I’m ignorant as to whether or not Jeanna de Waal, the German-born yet English-raised actress who stars in Diana: The Musical, intends to live in the States, but she may want to weigh options. If any of her countrymen catch her in this tedious tuner about the trials of Diana Spencer, Princess of Wales, she could be denied reentry. Actually, too late! Last year during lockdown, this Platonic ideal of a Broadway faceplant did an onstage video capture for Netflix. The tacky, bewildering result is there for all to stream, very useful for reviewers who suffered dissociative amnesia during the live event.
British critics have already opined on the transatlantic travesty (“hysterically awful hate-watch”). Beyond its crap accents and insipid portrayal of a doomed royal marriage, Diana is insulting to, well, humanity in general. Nevertheless, I’m sure it already has devoted fans; you don’t have to venerate Lady Di to enjoy Diana, but you must be impervious to two hours of painfully generic soft rock and wretched rhymes.
The core team behind Diana is book writer Joe DiPietro and composer David Bryan (the latter also the keyboardist for Bon Jovi). Both contributed lyrics—presumably for maximum deniability. The pair is also responsible for the 2009 rock & roll racial integration musical Memphis, which won the Tony Award in a less-than-stellar season. Together they create pop-flavored scores that are fitfully catchy and instantly forgettable, garnished with lyrics that range from workmanlike to cringey. When Diana squares off against her rival for Prince Charles’s affection, the chorus seethes, “It’s the Thrilla in Manilla / But with Diana and Camilla! / The Thrilla in Manilla with Camilla!” Guys: Don’t bother making room on that shelf.
If this campy dreck has a virtue, it’s consistency. It is consistently witless and trashy; the show aims low and, assisted by Christopher Ashley’s busy direction and Kelly Devine’s swoop and jump choreography, always hits the target. Bryan slots in musical modes for characters: pseudo-operetta pomp for the royals, ’80s pop for Diana, and punk rock for the vulturous, trenchcoat-twirling paparazzi (a real turducken of a score). You’re never exactly bored, just appalled by how much derivative, soundalike music Bryan, his orchestrator (John Clancy), and arranger (Ian Eisendrath) cram into two hours without stumbling across a decent song.

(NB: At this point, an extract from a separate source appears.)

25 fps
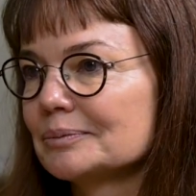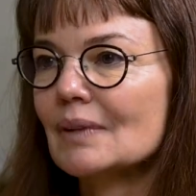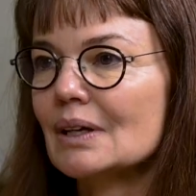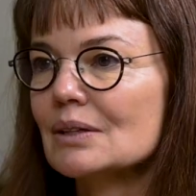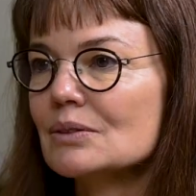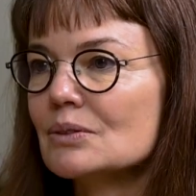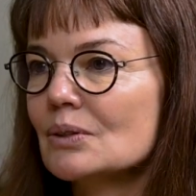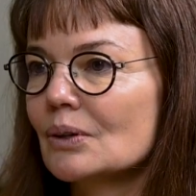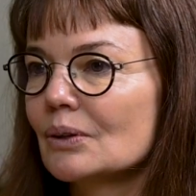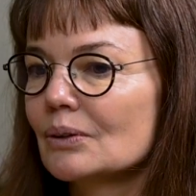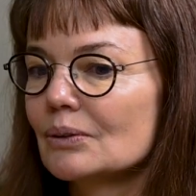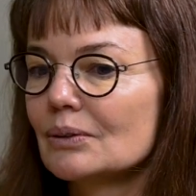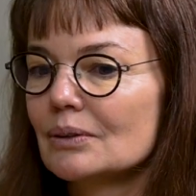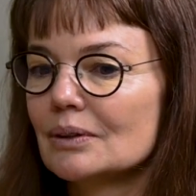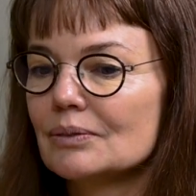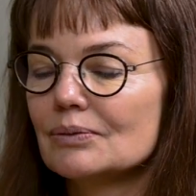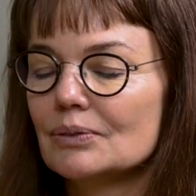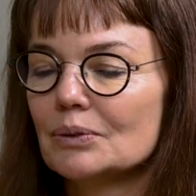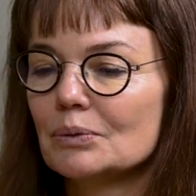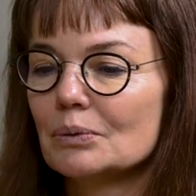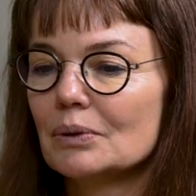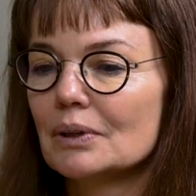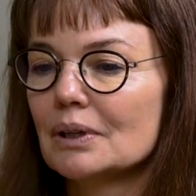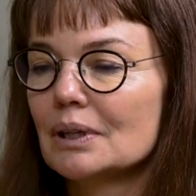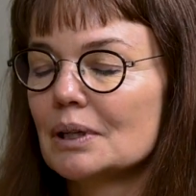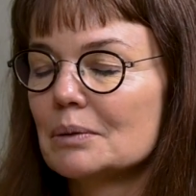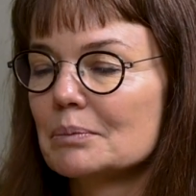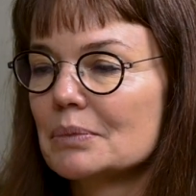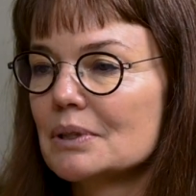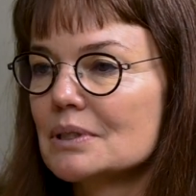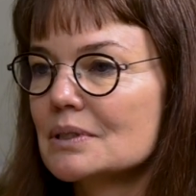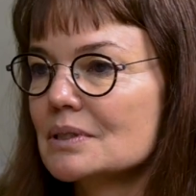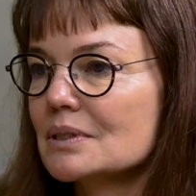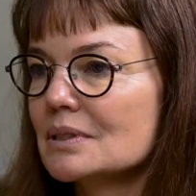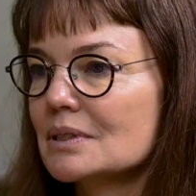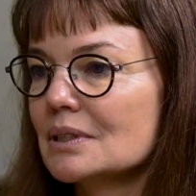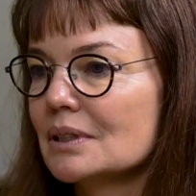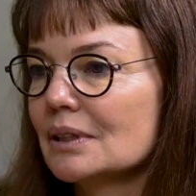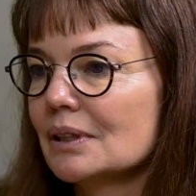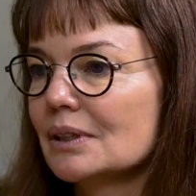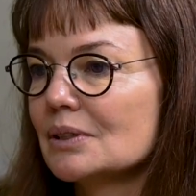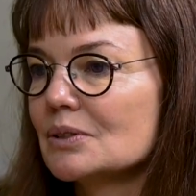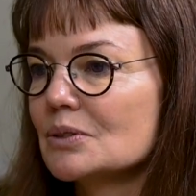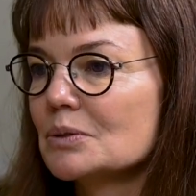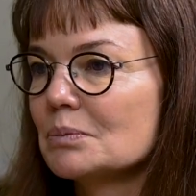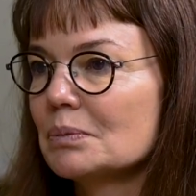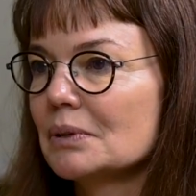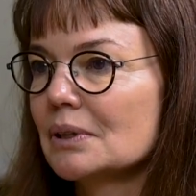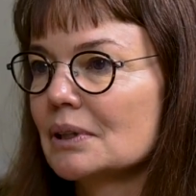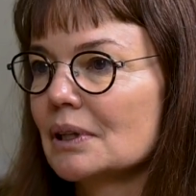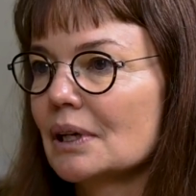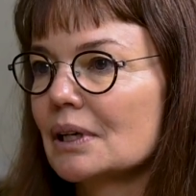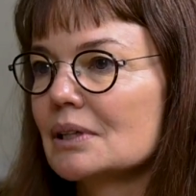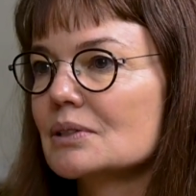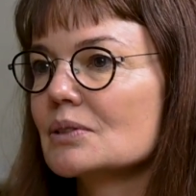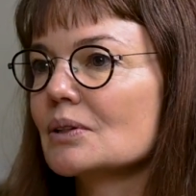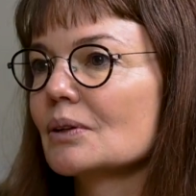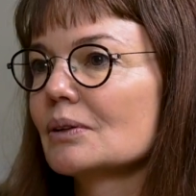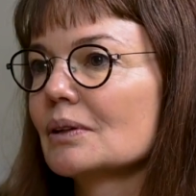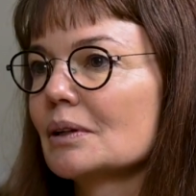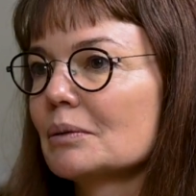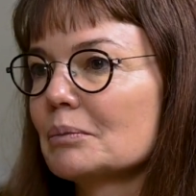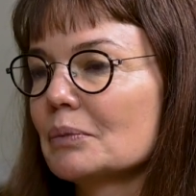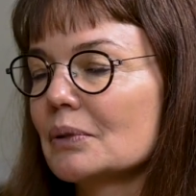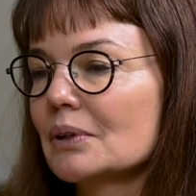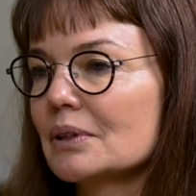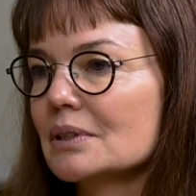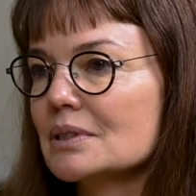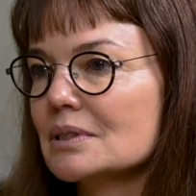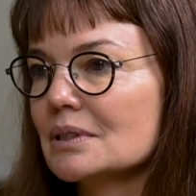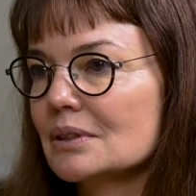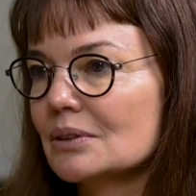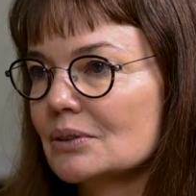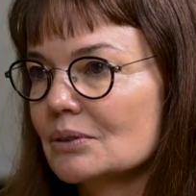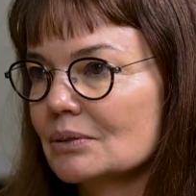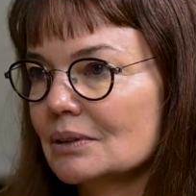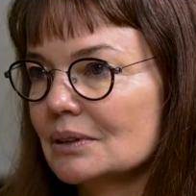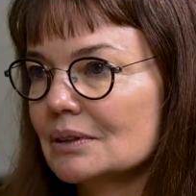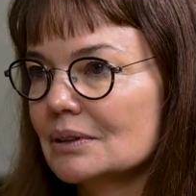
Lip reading: So if you work in a business, it needs to be the expert that buys into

The closest we get to a memorable standalone number is “Pretty, Pretty Girl,” the Act I closer, which does for haute couture what “Defying Gravity” did for flying on a broomstick. Finding herself trapped in a loveless marriage, cornered by a bullying family, Diana fights back the only way she can: with five costume changes in three minutes (William Ivey Long provides the knockoff frocks). Her feminist war cry? “A pretty girl, pretty girl / Grows more famous than before / When she decides to wear / The latest from Dior.” If Hamilton were written by white people obsessed with fashion, you’d get something like this.
There’s an attempt to lend nuance to the triangulation of Charles (Roe Hartrampf), Diana (de Waal) and Camilla Parker-Bowles (Erin Davie) and generate sympathy for the latter, which the talented Davie struggles valiantly to evoke, transforming perhaps 80% of her body mass into stiff upper lip. Judy Kaye, all arch and starch, seems to have more fun as the exasperated Queen Elizabeth II, and is a definite joy in a second role as the romance novelist Barbara Cartland (a favorite author of Diana’s), an ebullient fairy godmother in pink chiffon. Of the many, many artistic missteps in Diana, not making Cartland narrator throughout is one.

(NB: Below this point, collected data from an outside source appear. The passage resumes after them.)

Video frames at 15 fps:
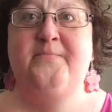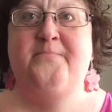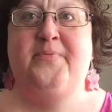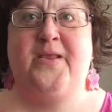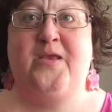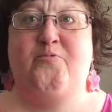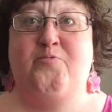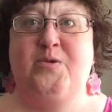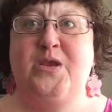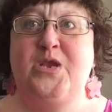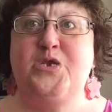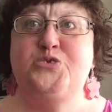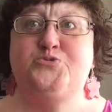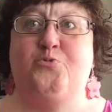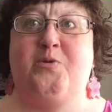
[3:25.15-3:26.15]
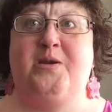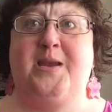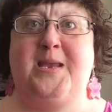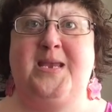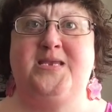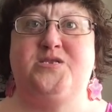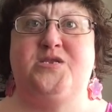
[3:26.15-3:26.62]
But I really enjoy
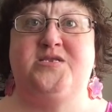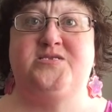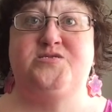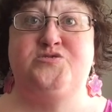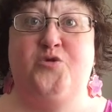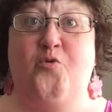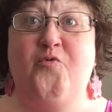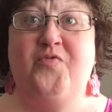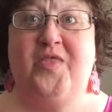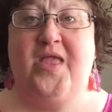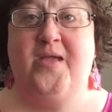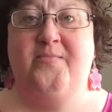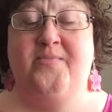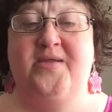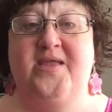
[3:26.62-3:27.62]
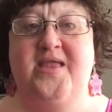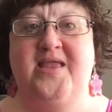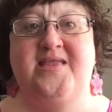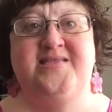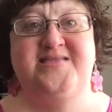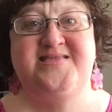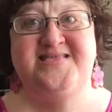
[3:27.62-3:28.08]
getting to know them
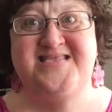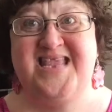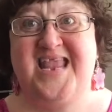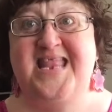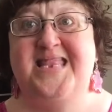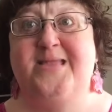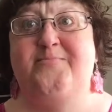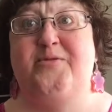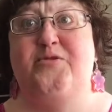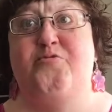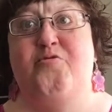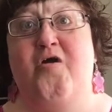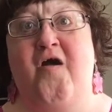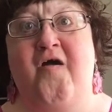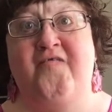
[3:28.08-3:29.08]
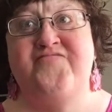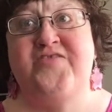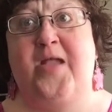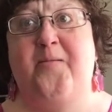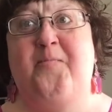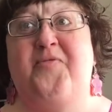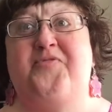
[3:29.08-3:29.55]
and seeing them in their off
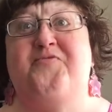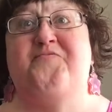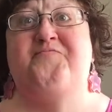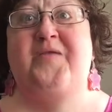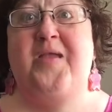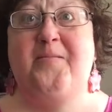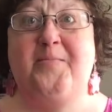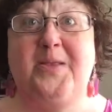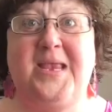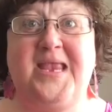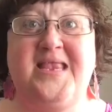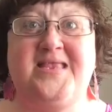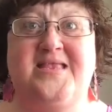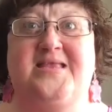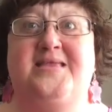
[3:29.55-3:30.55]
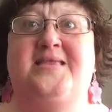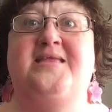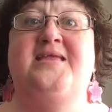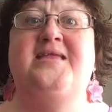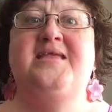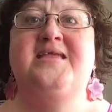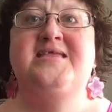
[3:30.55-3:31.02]
time with their families and
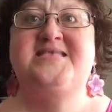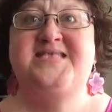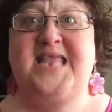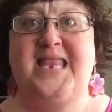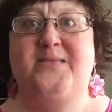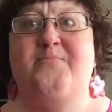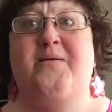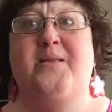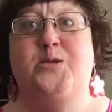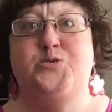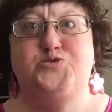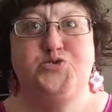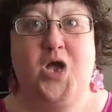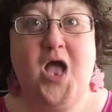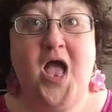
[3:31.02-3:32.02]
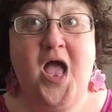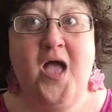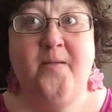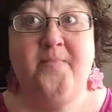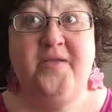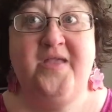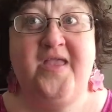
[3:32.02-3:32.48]
seeing them on the
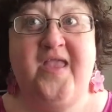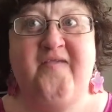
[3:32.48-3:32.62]
job,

If you don’t already know the story of Diana’s courtship, marriage, mental illness, and liberation from Buckingham Palace (represented in David Zinn’s looming, carceral set), you’re probably not the target audience. Diana’s tragic death in Paris is recounted (again, Hamiltonishly) in a tactful, reverent epilogue and you’d be heartless not to lament the passing of this sensitive, charitable woman who inspired many. But there are more fitting tributes to such a complicated soul than a third-rate musical trying to cash in on her legend. Happily, Waal rises above it all with poise, humor, and a fantastic belting soprano. She skillfully captures Diana’s coltish, sly charm and her evolution from jittery bride to global diva who tames the press.

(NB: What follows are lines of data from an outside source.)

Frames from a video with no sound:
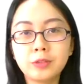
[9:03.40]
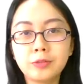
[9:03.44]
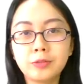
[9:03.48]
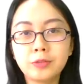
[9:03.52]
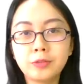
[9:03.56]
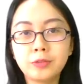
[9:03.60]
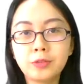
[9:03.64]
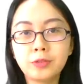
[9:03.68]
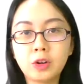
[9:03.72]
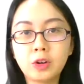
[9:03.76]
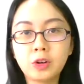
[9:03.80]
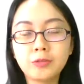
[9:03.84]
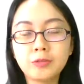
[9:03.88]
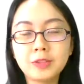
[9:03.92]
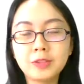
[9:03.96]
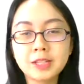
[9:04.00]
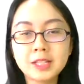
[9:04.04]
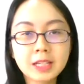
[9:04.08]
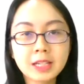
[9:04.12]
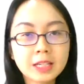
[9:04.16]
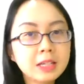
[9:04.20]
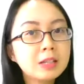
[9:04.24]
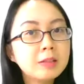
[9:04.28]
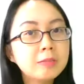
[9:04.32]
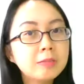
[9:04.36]
for a
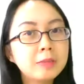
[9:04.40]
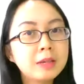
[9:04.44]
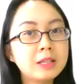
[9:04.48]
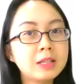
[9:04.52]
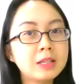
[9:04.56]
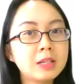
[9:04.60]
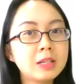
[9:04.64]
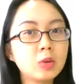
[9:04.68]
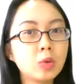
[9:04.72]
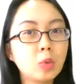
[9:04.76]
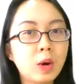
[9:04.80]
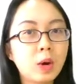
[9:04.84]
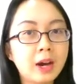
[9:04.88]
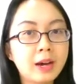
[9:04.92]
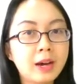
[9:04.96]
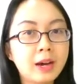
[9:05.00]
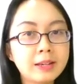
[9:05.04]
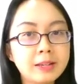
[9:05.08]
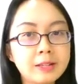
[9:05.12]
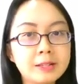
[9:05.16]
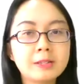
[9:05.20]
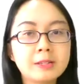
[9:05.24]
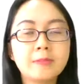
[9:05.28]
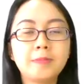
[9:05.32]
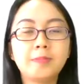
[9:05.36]
physical meeting
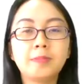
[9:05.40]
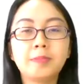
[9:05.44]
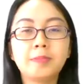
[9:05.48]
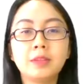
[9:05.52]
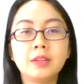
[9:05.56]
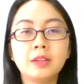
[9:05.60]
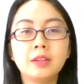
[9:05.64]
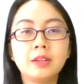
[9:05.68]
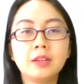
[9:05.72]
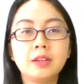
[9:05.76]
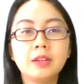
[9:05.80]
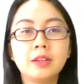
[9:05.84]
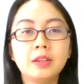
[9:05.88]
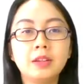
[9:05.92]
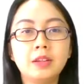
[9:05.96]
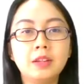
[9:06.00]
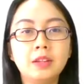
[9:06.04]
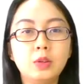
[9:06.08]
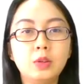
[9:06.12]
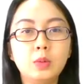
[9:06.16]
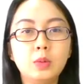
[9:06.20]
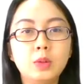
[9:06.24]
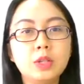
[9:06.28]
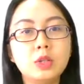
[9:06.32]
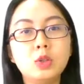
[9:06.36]
wise,
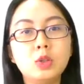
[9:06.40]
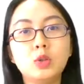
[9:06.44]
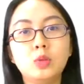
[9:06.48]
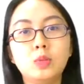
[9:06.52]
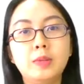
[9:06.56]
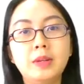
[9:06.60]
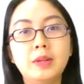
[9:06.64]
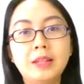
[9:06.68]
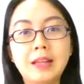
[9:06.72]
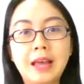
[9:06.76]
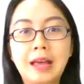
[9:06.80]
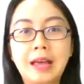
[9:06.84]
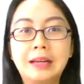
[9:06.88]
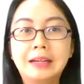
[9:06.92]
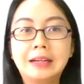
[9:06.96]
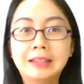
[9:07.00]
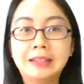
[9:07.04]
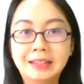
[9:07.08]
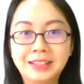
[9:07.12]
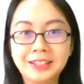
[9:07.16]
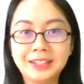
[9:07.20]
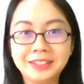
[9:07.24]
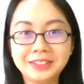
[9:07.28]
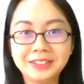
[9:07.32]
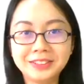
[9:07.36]
you need to be there
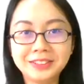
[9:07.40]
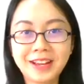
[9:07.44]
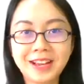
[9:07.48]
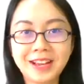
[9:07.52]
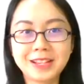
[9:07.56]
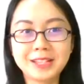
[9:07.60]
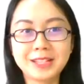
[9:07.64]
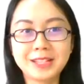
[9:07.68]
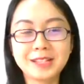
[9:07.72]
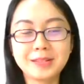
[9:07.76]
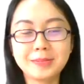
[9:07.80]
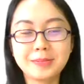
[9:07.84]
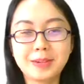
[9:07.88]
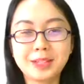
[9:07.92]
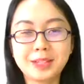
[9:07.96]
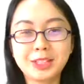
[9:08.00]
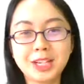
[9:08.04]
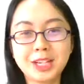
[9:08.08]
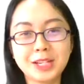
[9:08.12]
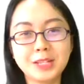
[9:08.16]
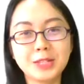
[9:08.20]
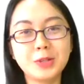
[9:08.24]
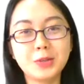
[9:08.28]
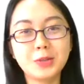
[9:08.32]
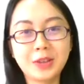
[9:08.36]
earlier as much
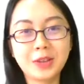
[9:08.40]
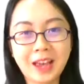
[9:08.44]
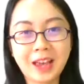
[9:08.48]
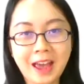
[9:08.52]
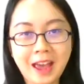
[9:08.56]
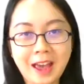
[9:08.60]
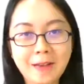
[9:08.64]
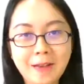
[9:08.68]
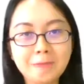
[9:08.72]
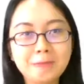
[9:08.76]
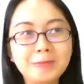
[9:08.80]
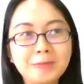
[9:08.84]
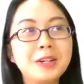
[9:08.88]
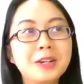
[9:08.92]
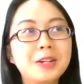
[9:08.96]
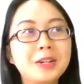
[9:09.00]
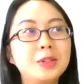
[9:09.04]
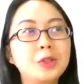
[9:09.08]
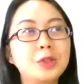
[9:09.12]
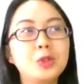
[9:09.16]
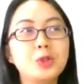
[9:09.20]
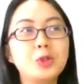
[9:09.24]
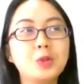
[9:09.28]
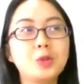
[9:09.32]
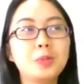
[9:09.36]
as you can
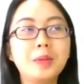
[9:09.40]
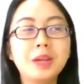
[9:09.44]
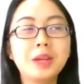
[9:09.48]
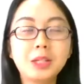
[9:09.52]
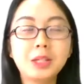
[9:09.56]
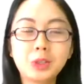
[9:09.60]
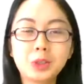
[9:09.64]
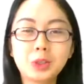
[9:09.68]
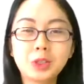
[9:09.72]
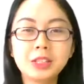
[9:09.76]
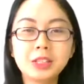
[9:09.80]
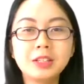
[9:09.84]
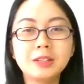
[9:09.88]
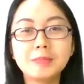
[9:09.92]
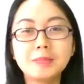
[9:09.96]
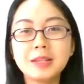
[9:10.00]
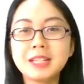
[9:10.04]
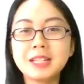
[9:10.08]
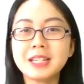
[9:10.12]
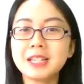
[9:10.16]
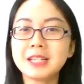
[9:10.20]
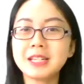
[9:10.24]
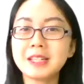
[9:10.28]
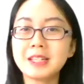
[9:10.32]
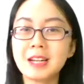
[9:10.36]
to make sure the
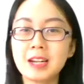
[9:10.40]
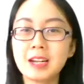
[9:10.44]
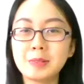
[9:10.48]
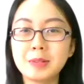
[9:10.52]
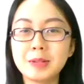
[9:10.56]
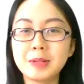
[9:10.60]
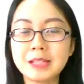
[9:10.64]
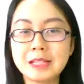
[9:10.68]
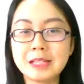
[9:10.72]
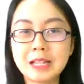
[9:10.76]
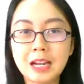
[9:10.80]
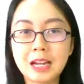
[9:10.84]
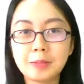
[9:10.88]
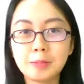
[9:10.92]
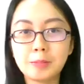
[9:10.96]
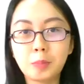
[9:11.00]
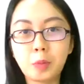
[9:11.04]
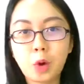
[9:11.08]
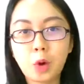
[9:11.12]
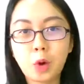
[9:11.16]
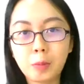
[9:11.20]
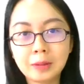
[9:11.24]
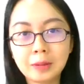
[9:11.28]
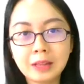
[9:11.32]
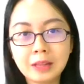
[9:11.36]
meeting setup is done
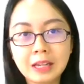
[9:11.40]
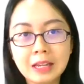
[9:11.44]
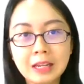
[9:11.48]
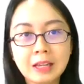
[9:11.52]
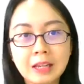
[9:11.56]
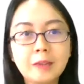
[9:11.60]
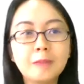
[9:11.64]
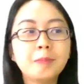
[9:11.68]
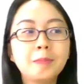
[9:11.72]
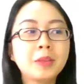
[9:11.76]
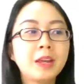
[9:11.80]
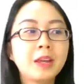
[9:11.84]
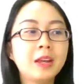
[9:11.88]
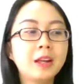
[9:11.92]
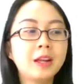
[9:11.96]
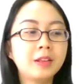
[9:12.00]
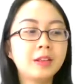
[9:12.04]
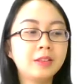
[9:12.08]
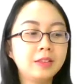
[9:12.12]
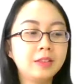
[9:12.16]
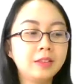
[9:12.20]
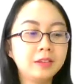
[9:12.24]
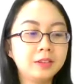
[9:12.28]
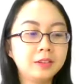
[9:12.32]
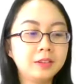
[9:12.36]
properly.
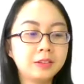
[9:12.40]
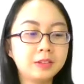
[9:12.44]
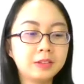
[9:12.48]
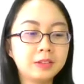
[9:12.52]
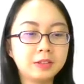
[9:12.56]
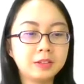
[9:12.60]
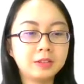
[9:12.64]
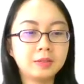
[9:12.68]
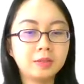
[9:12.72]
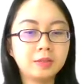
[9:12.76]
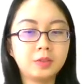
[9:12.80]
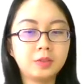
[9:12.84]
The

Who knows if musical fiascos such as Diana exist solely for the bitter amusement of theater critics, slumped in peeling leather armchairs by meager fires, cackling in empty rooms as they stir their lumpy gruel? There may be an audience for this stuff, those who find The Crown too artsy or Stewart short on power ballads. For all its exhausting, manic tawdriness, Diana did briefly suspend the drear of the present. It’s the kind of Broadway garbage fire that was fairly common pre-pandemic, a commercial gamble that bets on the public’s low taste—and may even succeed. In the opening number, Diana takes the spotlight and sings bittersweetly about the mixed blessing of being “Underestimated.” I don’t think I can lower your expectations any more.